▸ **Given entries**
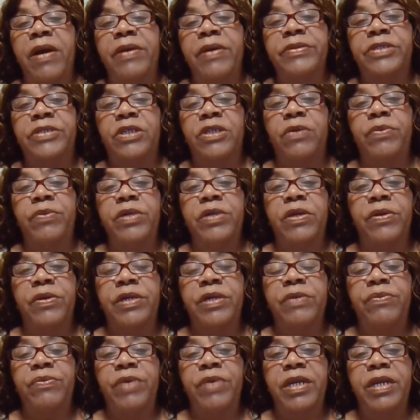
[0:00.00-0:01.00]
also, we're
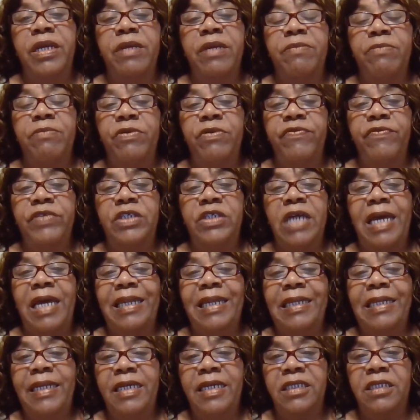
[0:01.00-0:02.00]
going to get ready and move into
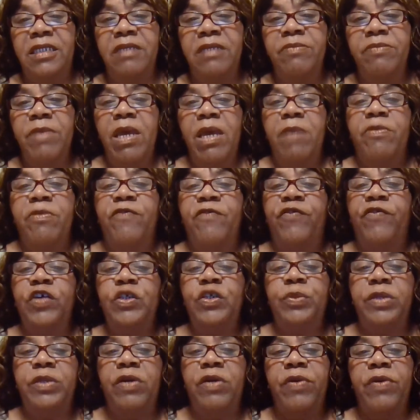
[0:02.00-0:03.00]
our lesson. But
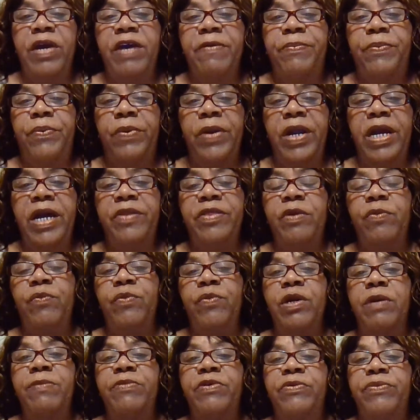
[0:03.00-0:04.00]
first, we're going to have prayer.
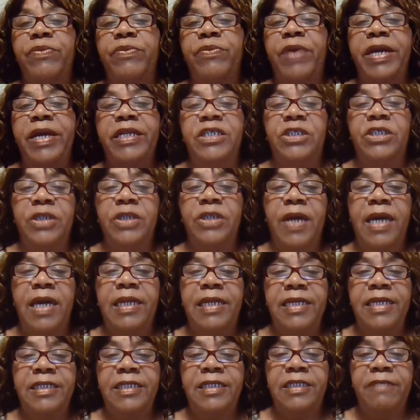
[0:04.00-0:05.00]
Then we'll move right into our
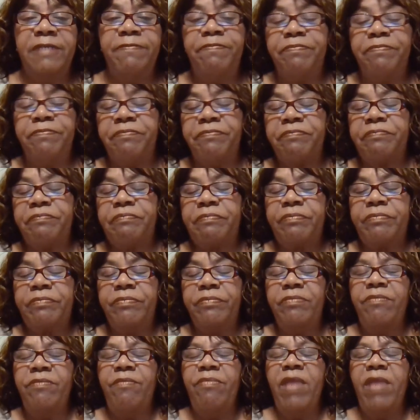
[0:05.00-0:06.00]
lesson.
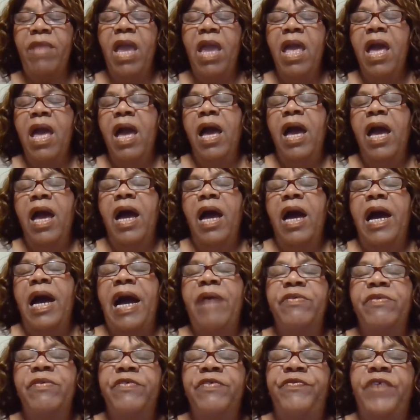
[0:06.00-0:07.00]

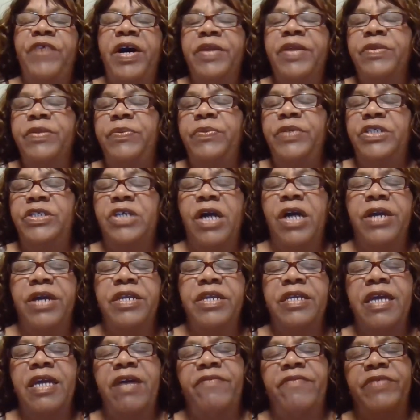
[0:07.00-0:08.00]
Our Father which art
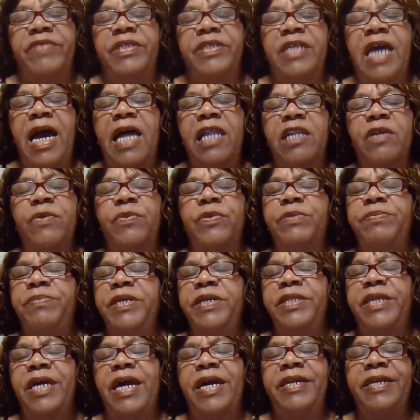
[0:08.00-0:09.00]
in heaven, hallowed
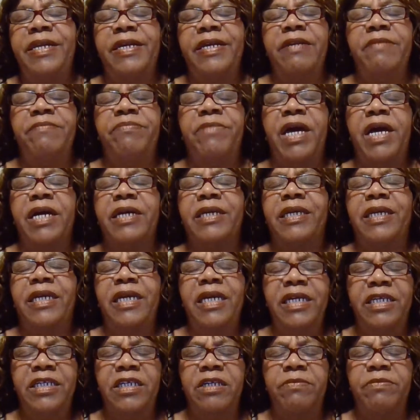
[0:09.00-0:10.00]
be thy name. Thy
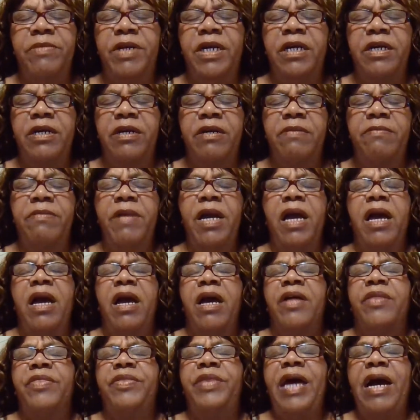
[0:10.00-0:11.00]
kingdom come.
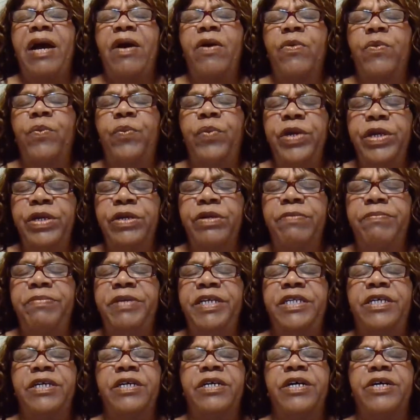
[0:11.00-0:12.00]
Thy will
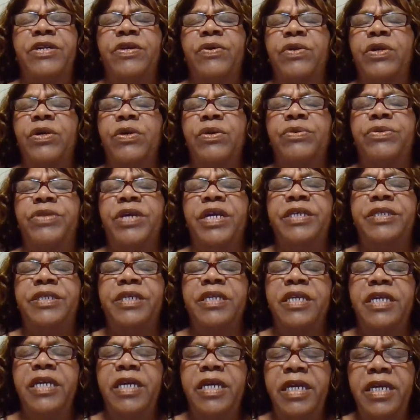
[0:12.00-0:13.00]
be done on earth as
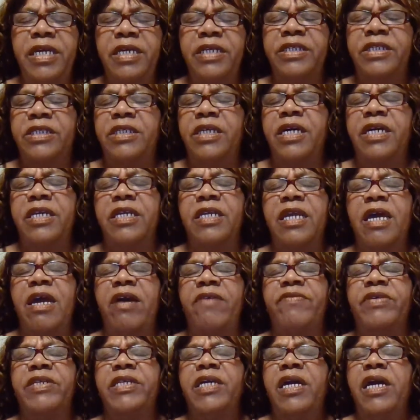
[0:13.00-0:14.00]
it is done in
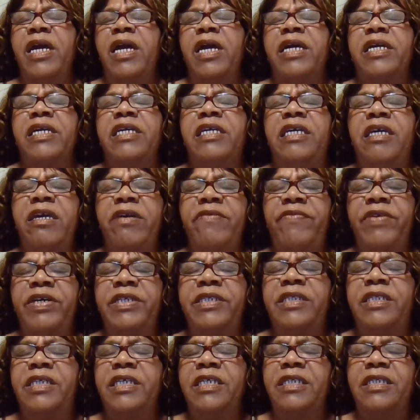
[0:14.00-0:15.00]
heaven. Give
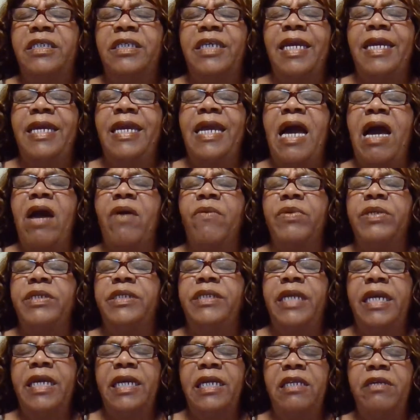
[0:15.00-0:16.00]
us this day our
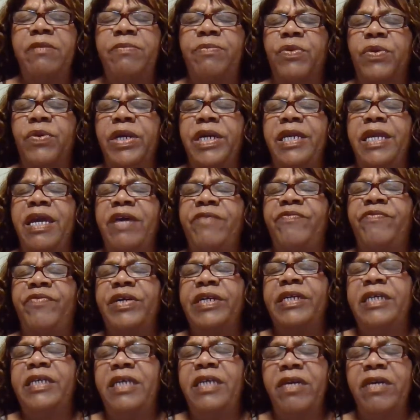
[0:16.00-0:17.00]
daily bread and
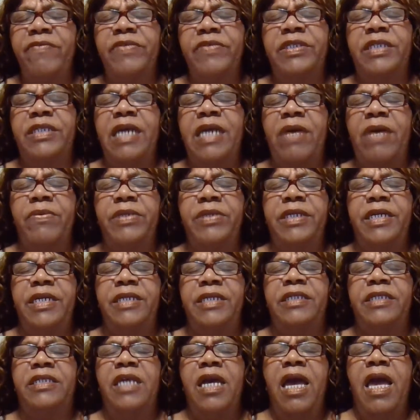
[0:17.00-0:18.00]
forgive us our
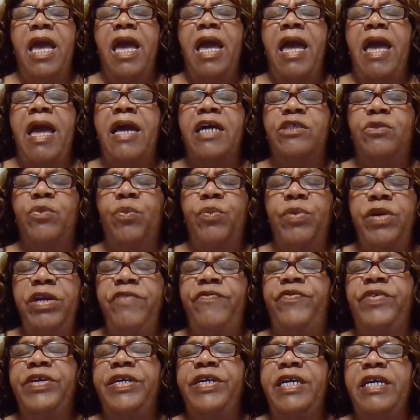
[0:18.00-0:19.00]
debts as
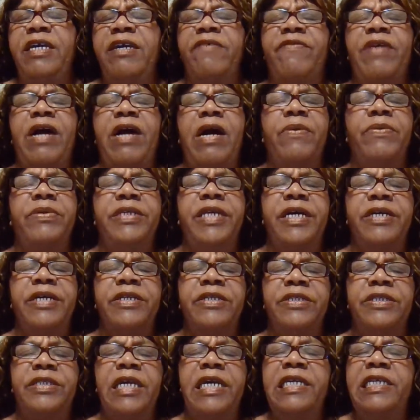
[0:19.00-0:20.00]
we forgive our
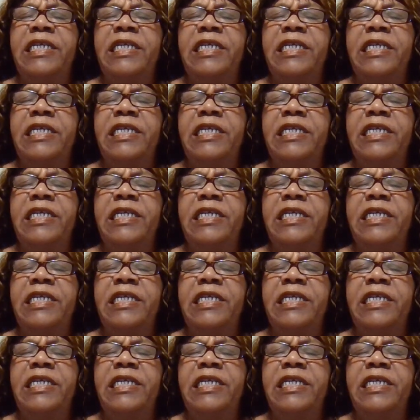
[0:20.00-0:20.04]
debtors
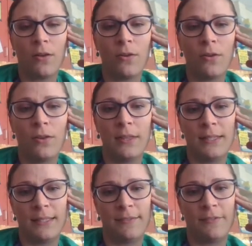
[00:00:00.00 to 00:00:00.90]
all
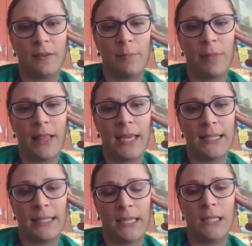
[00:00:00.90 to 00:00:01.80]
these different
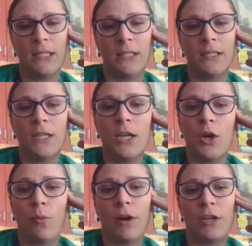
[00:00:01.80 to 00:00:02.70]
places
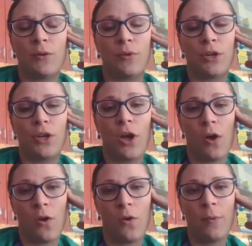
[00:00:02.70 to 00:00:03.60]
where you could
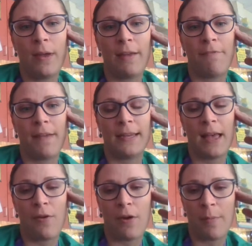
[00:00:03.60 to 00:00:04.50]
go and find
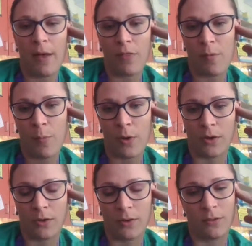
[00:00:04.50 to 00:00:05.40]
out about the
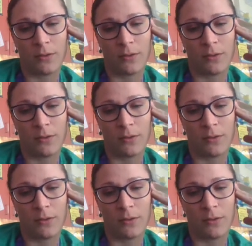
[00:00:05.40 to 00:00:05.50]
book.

▸ **Required work**
The data above should be set down again exactly, with the pictures omitted.

▸ **Your response**
[0:00.00-0:01.00]
also, we're
[0:01.00-0:02.00]
going to get ready and move into
[0:02.00-0:03.00]
our lesson. But
[0:03.00-0:04.00]
first, we're going to have prayer.
[0:04.00-0:05.00]
Then we'll move right into our
[0:05.00-0:06.00]
lesson.
[0:06.00-0:07.00]

[0:07.00-0:08.00]
Our Father which art
[0:08.00-0:09.00]
in heaven, hallowed
[0:09.00-0:10.00]
be thy name. Thy
[0:10.00-0:11.00]
kingdom come.
[0:11.00-0:12.00]
Thy will
[0:12.00-0:13.00]
be done on earth as
[0:13.00-0:14.00]
it is done in
[0:14.00-0:15.00]
heaven. Give
[0:15.00-0:16.00]
us this day our
[0:16.00-0:17.00]
daily bread and
[0:17.00-0:18.00]
forgive us our
[0:18.00-0:19.00]
debts as
[0:19.00-0:20.00]
we forgive our
[0:20.00-0:20.04]
debtors
[00:00:00.00 to 00:00:00.90]
all
[00:00:00.90 to 00:00:01.80]
these different
[00:00:01.80 to 00:00:02.70]
places
[00:00:02.70 to 00:00:03.60]
where you could
[00:00:03.60 to 00:00:04.50]
go and find
[00:00:04.50 to 00:00:05.40]
out about the
[00:00:05.40 to 00:00:05.50]
book.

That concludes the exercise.